* _THE INPUT_:
········
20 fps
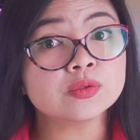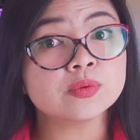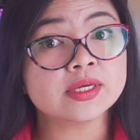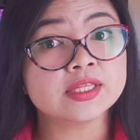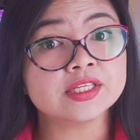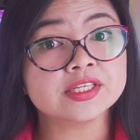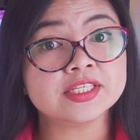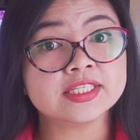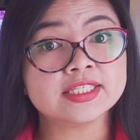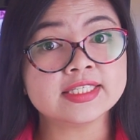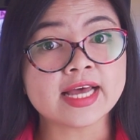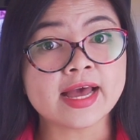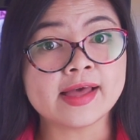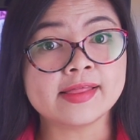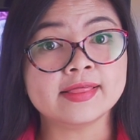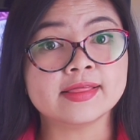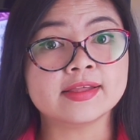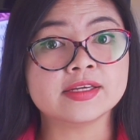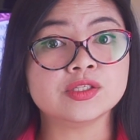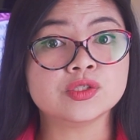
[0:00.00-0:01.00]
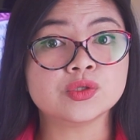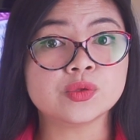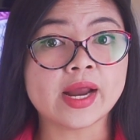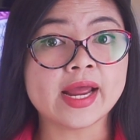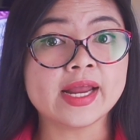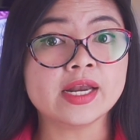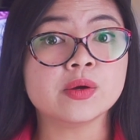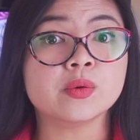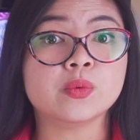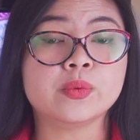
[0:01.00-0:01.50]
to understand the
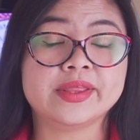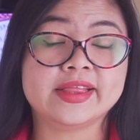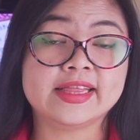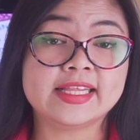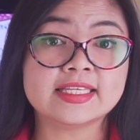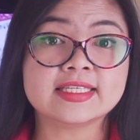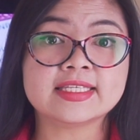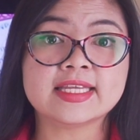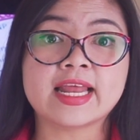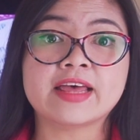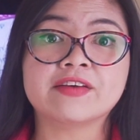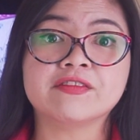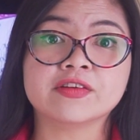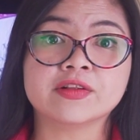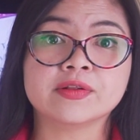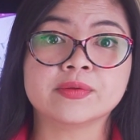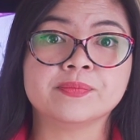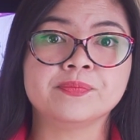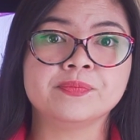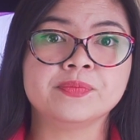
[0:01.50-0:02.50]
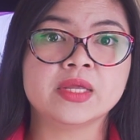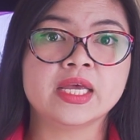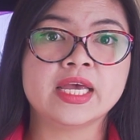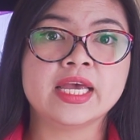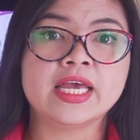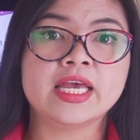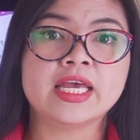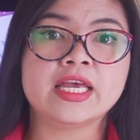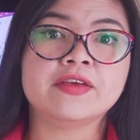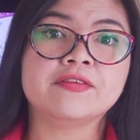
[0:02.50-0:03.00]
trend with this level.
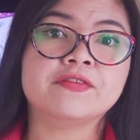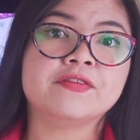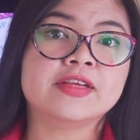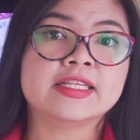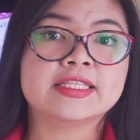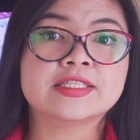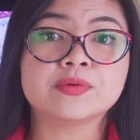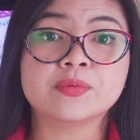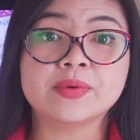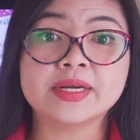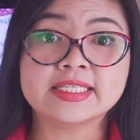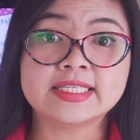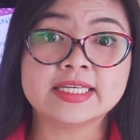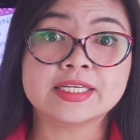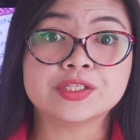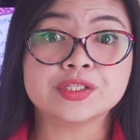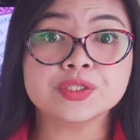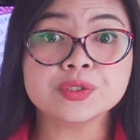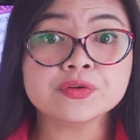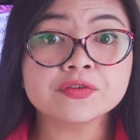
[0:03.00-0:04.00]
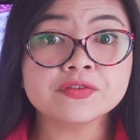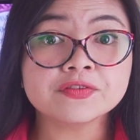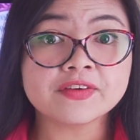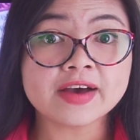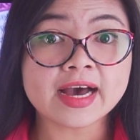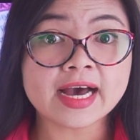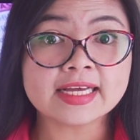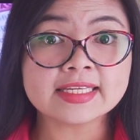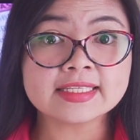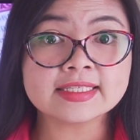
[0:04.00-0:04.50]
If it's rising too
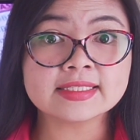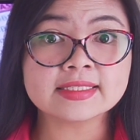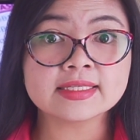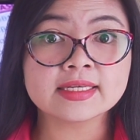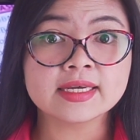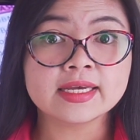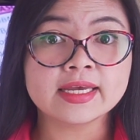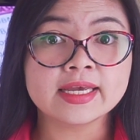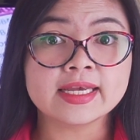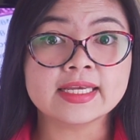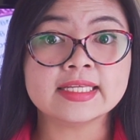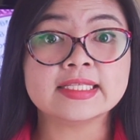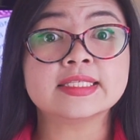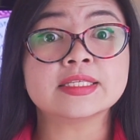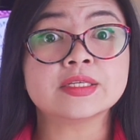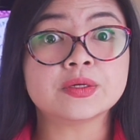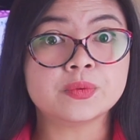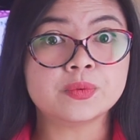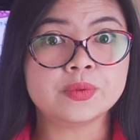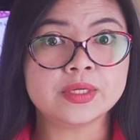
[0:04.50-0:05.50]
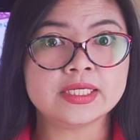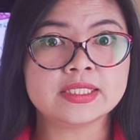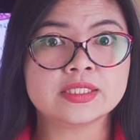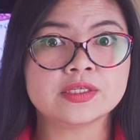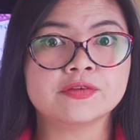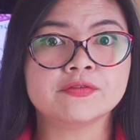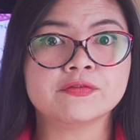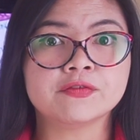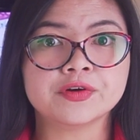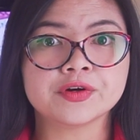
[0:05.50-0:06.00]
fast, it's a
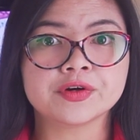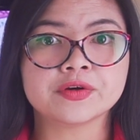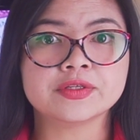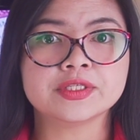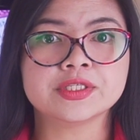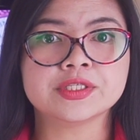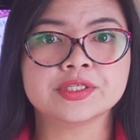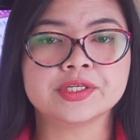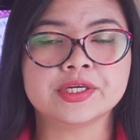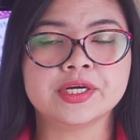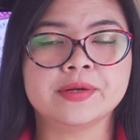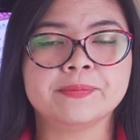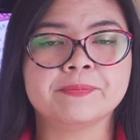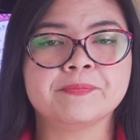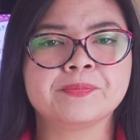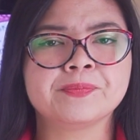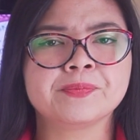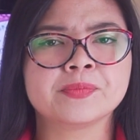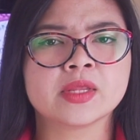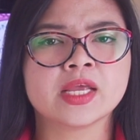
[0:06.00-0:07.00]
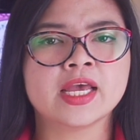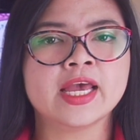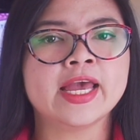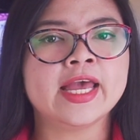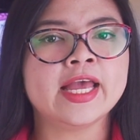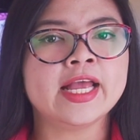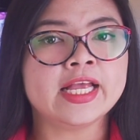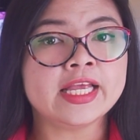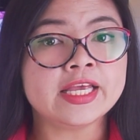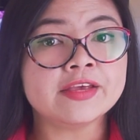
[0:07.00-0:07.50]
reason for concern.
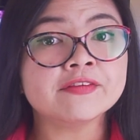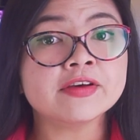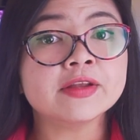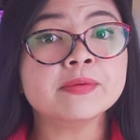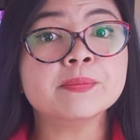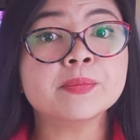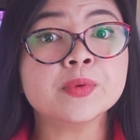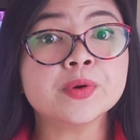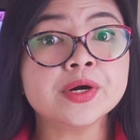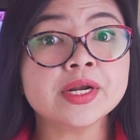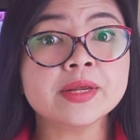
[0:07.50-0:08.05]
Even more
········
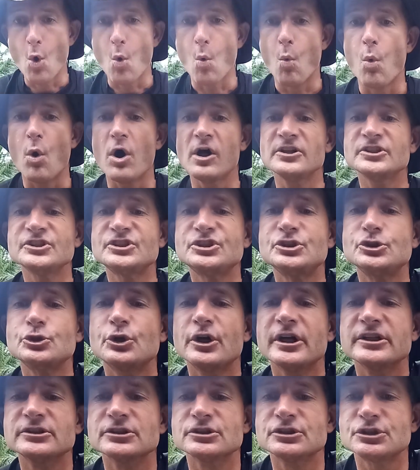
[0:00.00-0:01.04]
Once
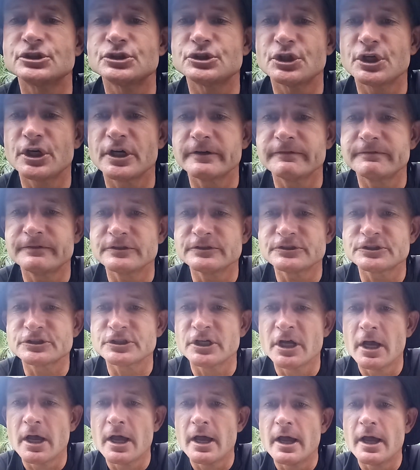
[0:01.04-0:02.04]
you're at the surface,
········
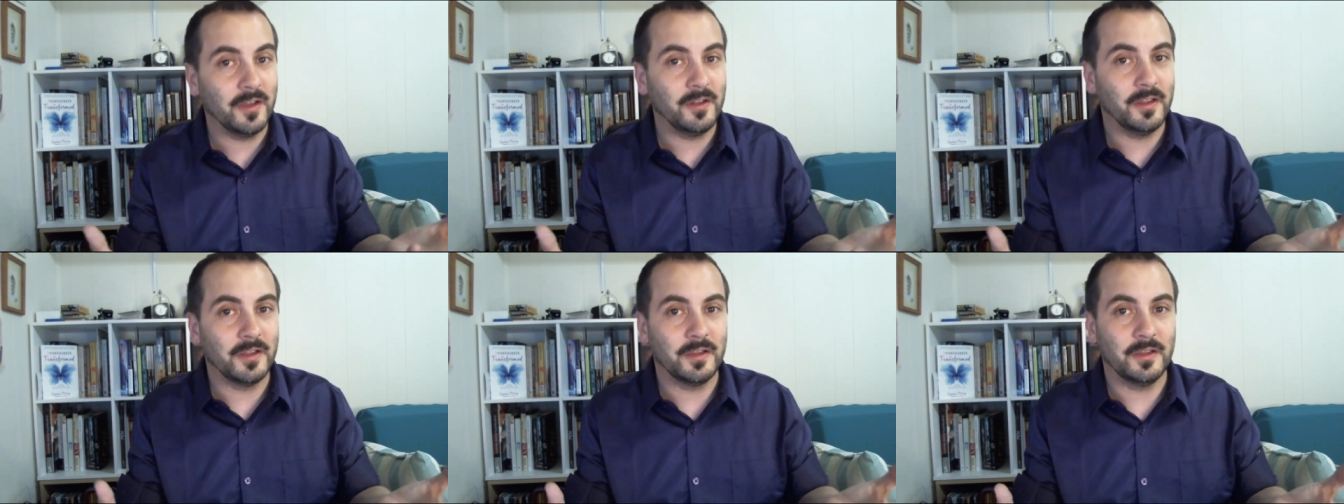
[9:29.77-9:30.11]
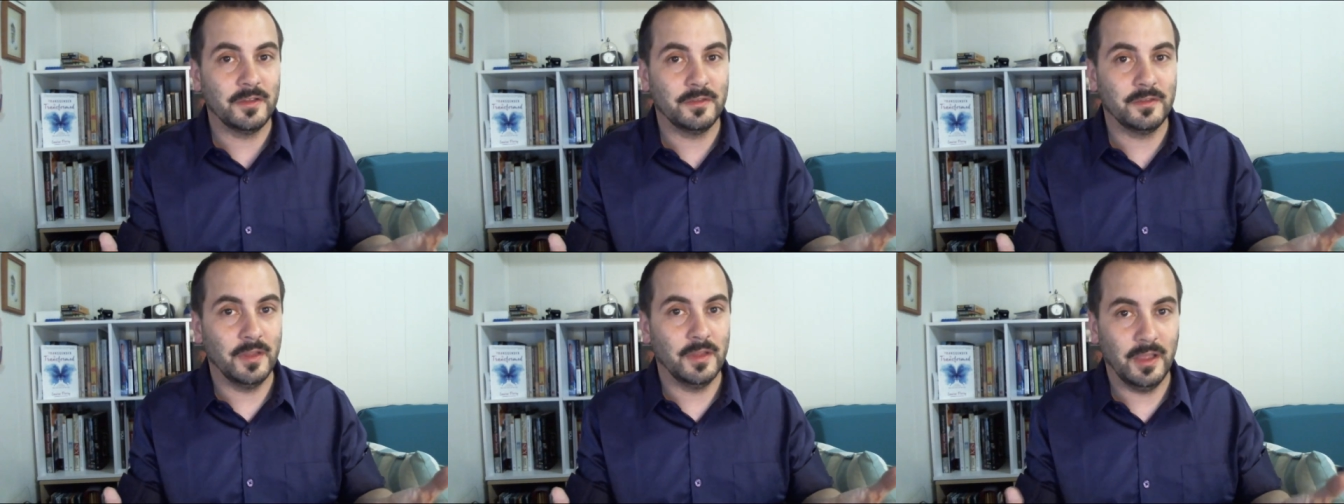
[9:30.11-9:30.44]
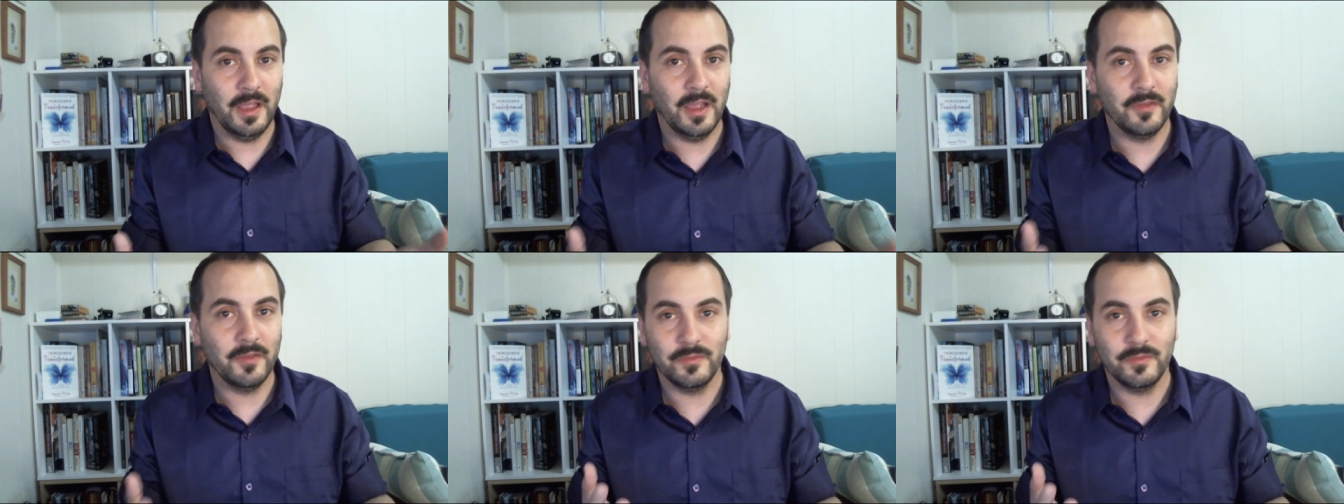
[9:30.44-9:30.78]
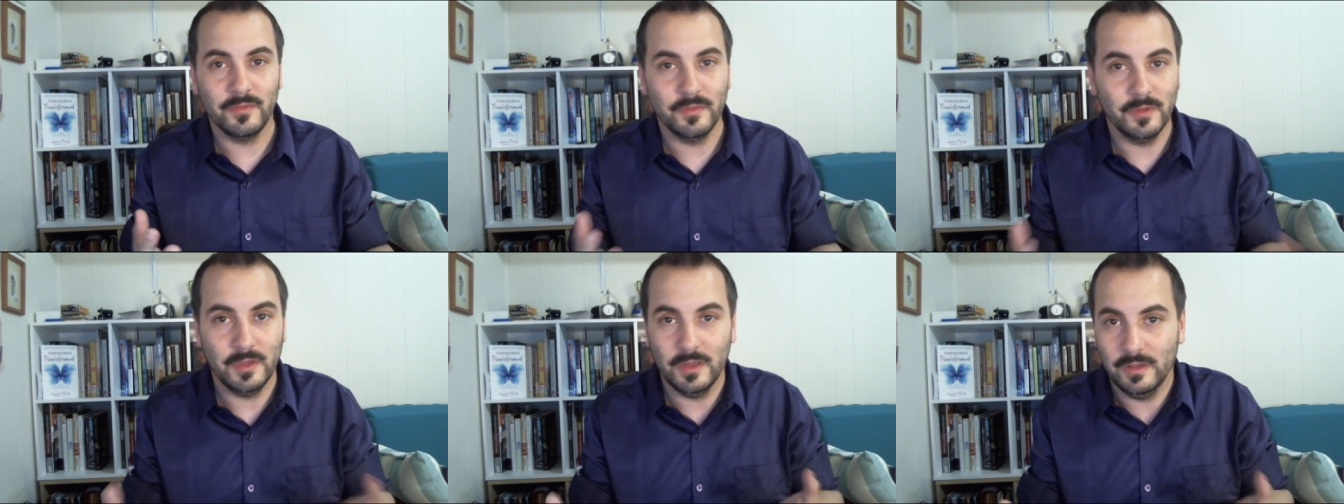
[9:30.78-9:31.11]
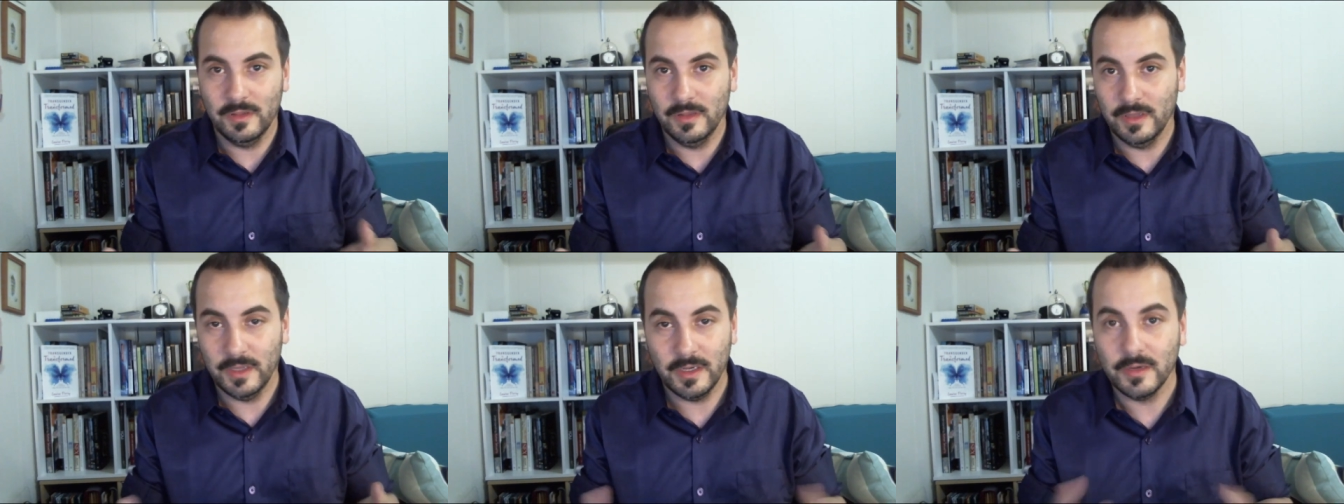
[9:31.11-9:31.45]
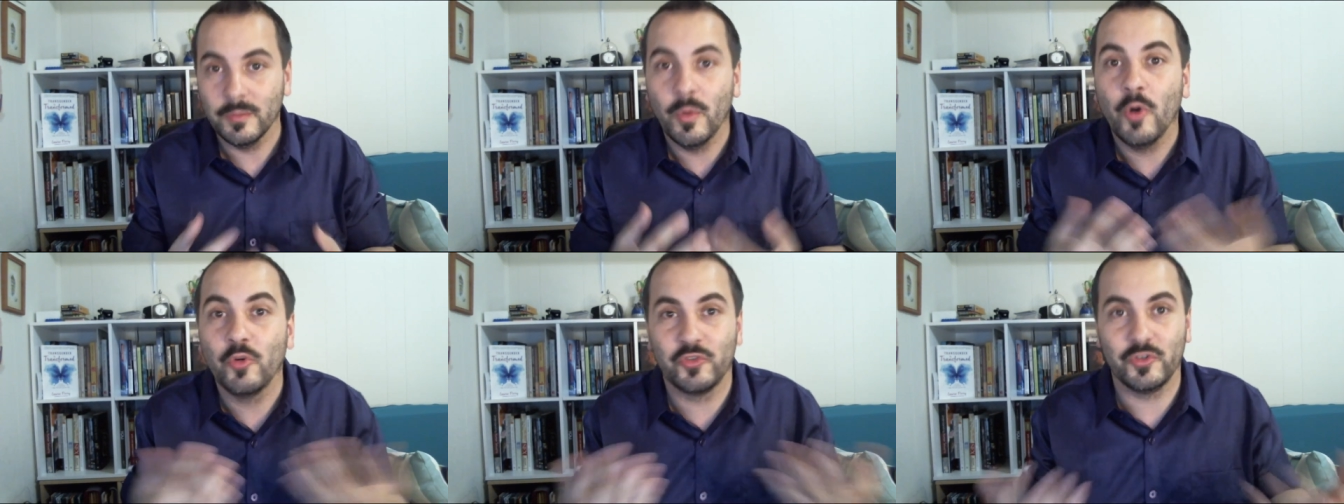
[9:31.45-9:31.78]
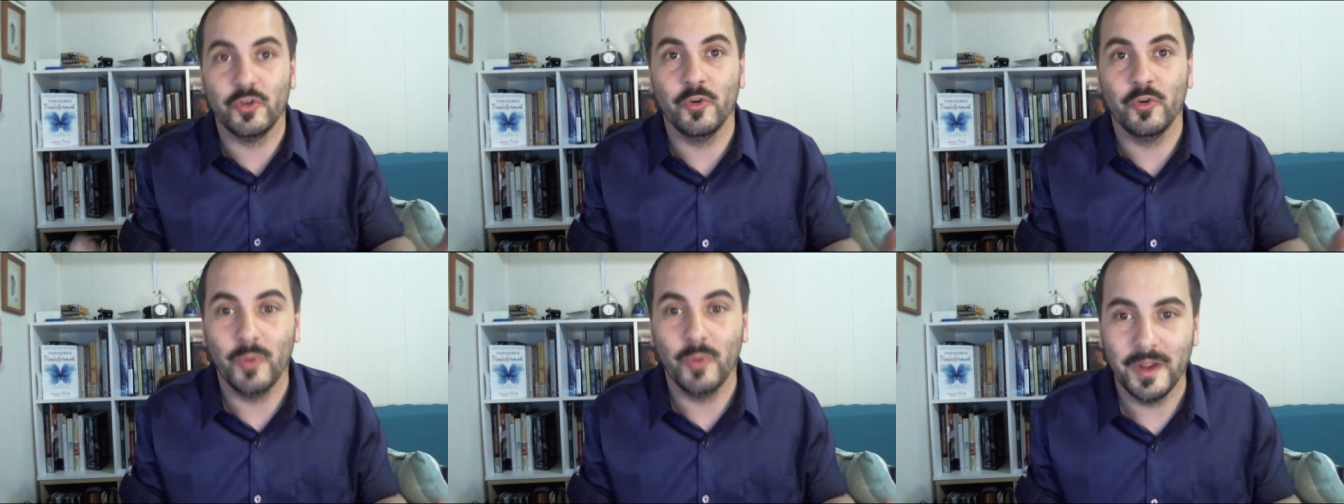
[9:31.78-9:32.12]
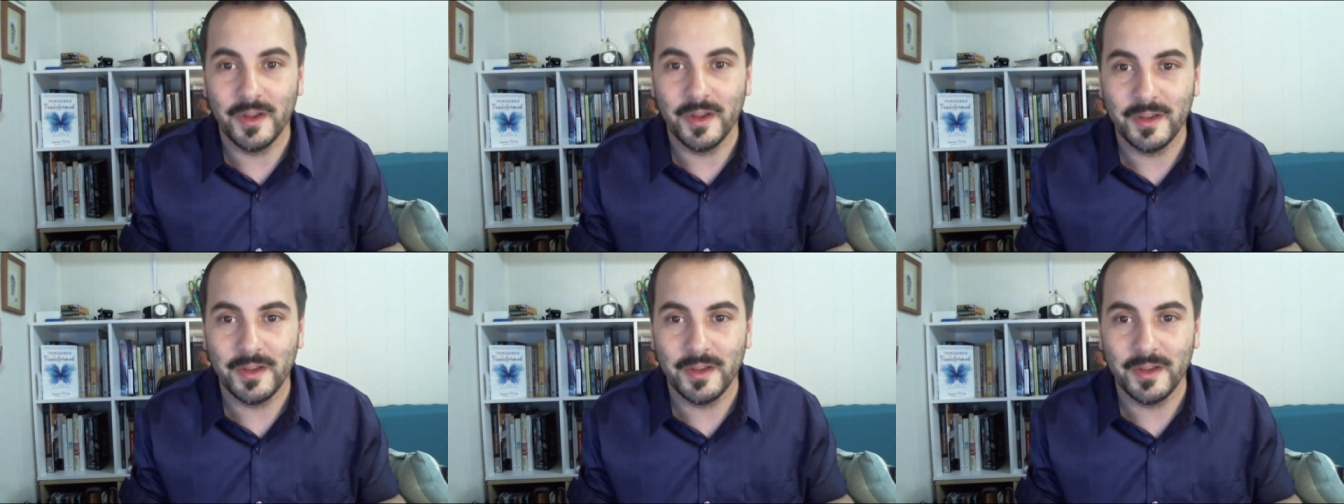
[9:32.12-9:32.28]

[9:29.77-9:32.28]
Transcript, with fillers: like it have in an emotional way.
········
* _WHAT YOU NEED TO DO_: Going by the data above, the answer is exactly the lines from the one holding "[9:31.78-9:32.12]" to the one holding "Transcript, with fillers: like", both kept, with the pictures left out.

* _RESPONSE_:
[9:31.78-9:32.12]
[9:32.12-9:32.28]

[9:29.77-9:32.28]
Transcript, with fillers: like it have in an emotional way.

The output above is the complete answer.